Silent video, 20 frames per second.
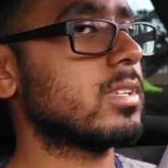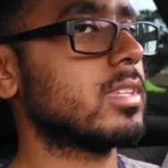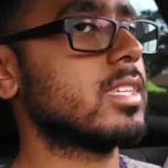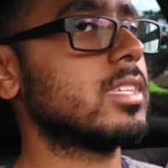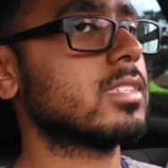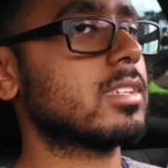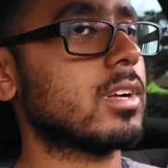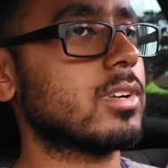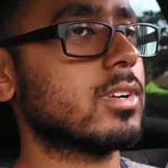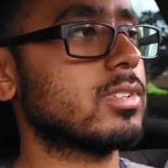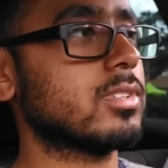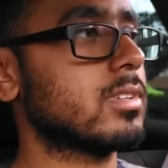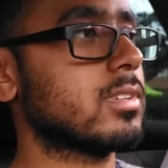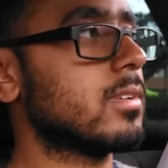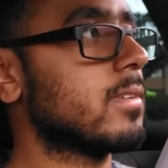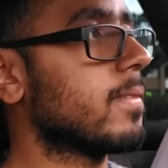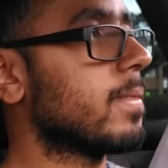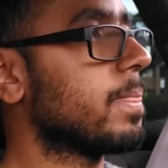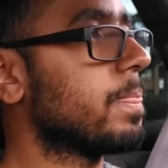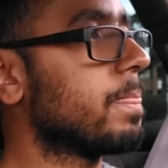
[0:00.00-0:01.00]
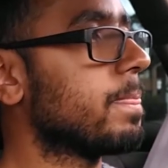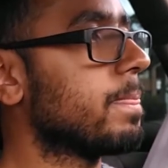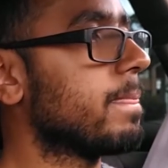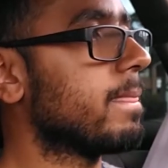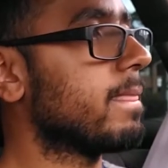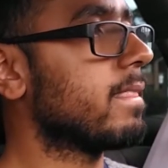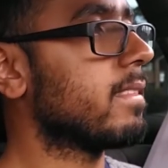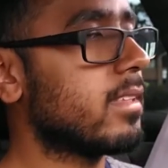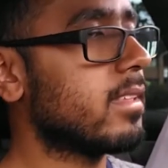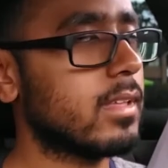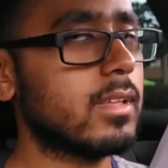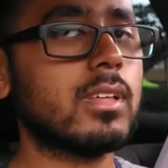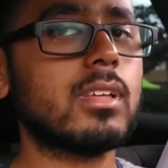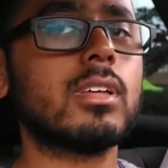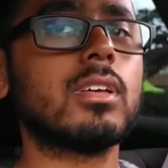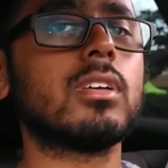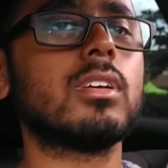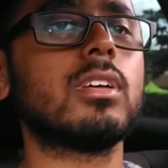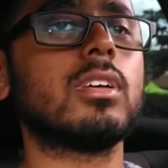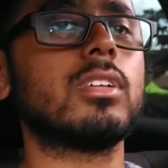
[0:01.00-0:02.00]
to these cars.
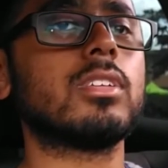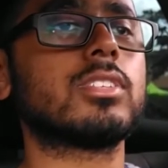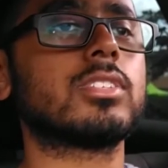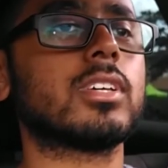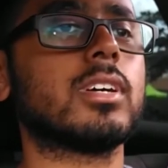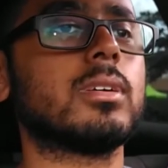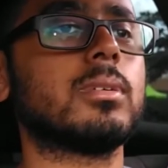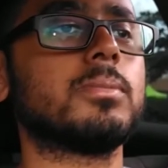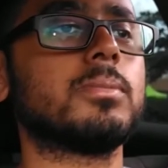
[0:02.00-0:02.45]
It's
============
◆ Exercise prompt: Your answer must be the records above, word for word, with every picture left out.

◆ Answer to this task:
Silent video, 20 frames per second.
[0:00.00-0:01.00]
[0:01.00-0:02.00]
to these cars.
[0:02.00-0:02.45]
It's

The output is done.